As the years went by, the policy pursued by Israeli governments on the matter can only be described as a “march of folly.” The villagers of Biram are Maronite Christians; the villagers of Ikrit Greek Catholics. Both religious sects are considered friendly to Israel, and many of their young men volunteer for service in the IDF. That expression of loyalty is evidently not sufficient.
When the Palestine Liberation Organization set up a quasi-state in southern Lebanon in the late 1960s and carried out terrorist activities against Israel from there, it was natural that members of the Christian community in southern Lebanon saw their interests aligned with those of Israel.

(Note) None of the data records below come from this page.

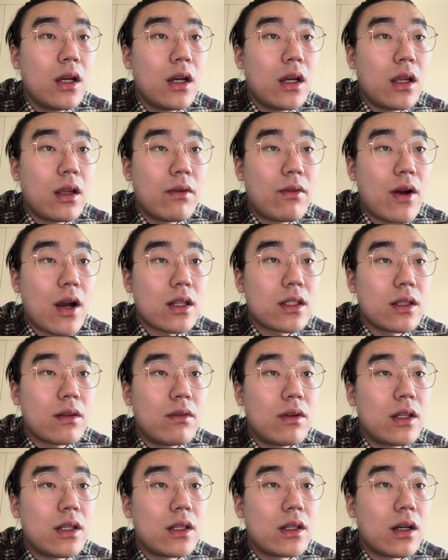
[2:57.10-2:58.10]

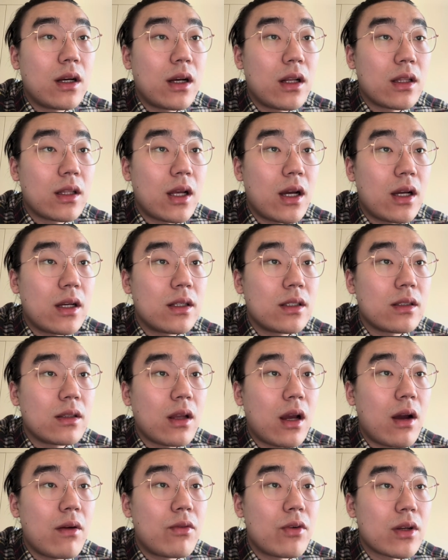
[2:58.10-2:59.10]
effectively aligning
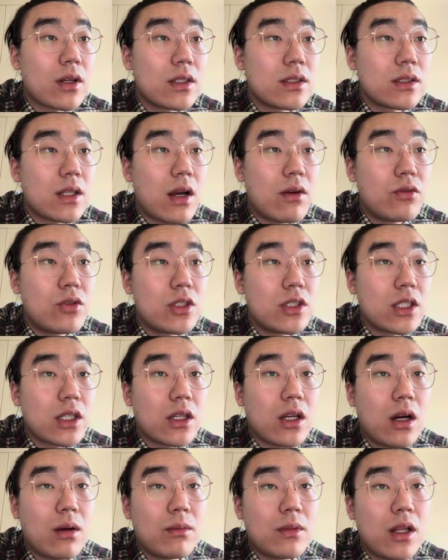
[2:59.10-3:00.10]
Africans' average
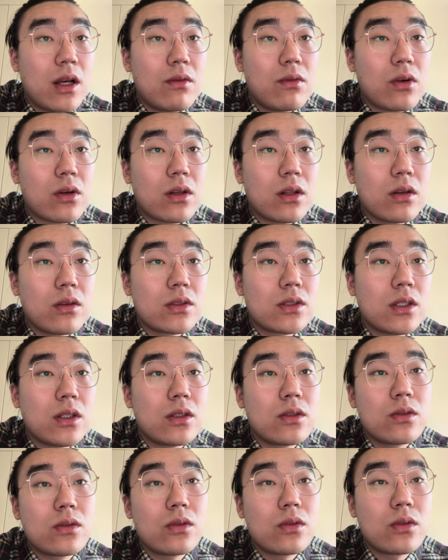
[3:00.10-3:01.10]
income level closer
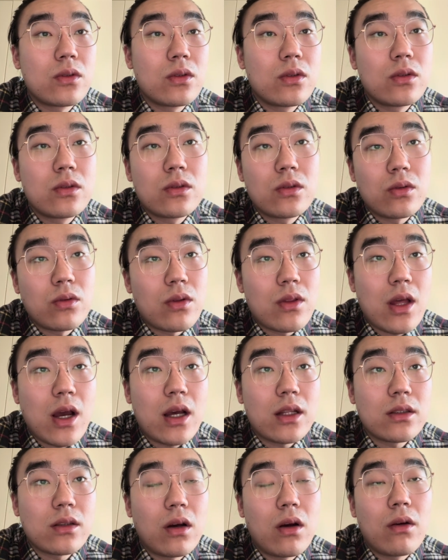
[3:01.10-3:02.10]
to
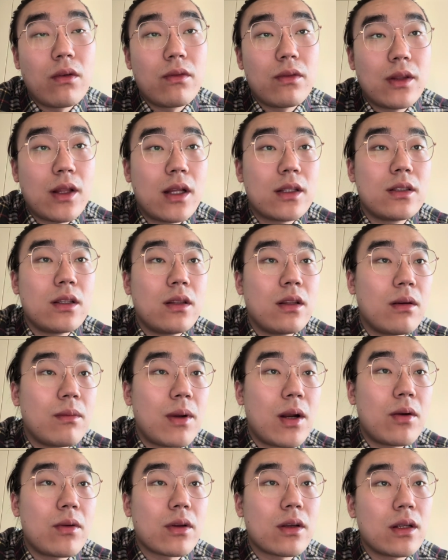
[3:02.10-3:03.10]
that of Latin
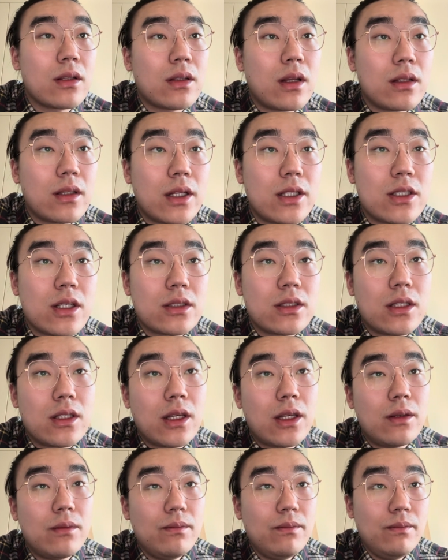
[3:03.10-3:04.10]
America and Asia
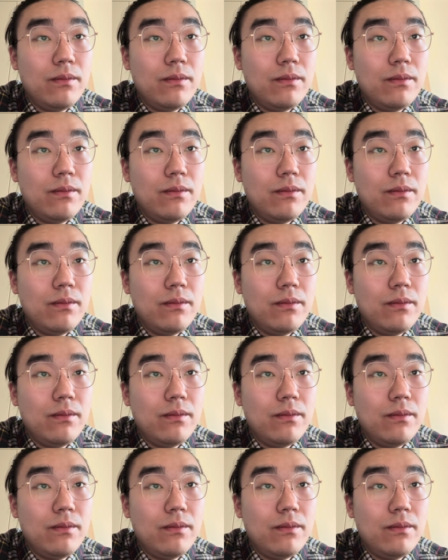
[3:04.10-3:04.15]
today.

In 1975, Maj. Saad Haddad, a Greek Catholic officer in the Lebanese army, took over command of military units in southern Lebanon (named the Free Lebanon Army), which coordinated its activities with the IDF. In 1984, Antoine Lahad, a Maronite general in the Lebanese army, took command of the South Lebanese Army - composed largely of Christian, but also Shia and Sunni soldiers and officers.
Until the unilateral withdrawal of the IDF from southern Lebanon in 2000, it was (Israeli ally) the SLA which, in coordination with the IDF, secured the area north of Biram and Ikrit. There were no security concerns that might preclude the return of the villagers to their homes. Nevertheless, they did not receive permission from the Israeli government to return.
It was the unilateral withdrawal of the IDF from southern Lebanon, without adequate coordination with the SLA, which added the shame of betrayal of an ally - who had fought alongside the soldiers of the IDF for years - to the broken promise to the villagers of Biram and Ikrit.
The officers and soldiers of the SLA, many of them Maronites and Greek Catholics, were abandoned to their fate. Some succeeded in escaping to Israel, leaving their property and sometimes even their families behind. Israel’s subsequent shabby treatment of these fighters, who tied their fate to Israel, is a shameful episode in itself.
How to explain this treatment of loyal allies by the State of Israel? Is this a deliberate policy of the Israeli government toward its Christian friends? Is this likely to encourage others to tie their fate to Israel? The answer to these questions will be found in the hills of Galilee at the sites of Biram and Ikrit. The villagers, and many of Israel’s citizens with them, await the answer.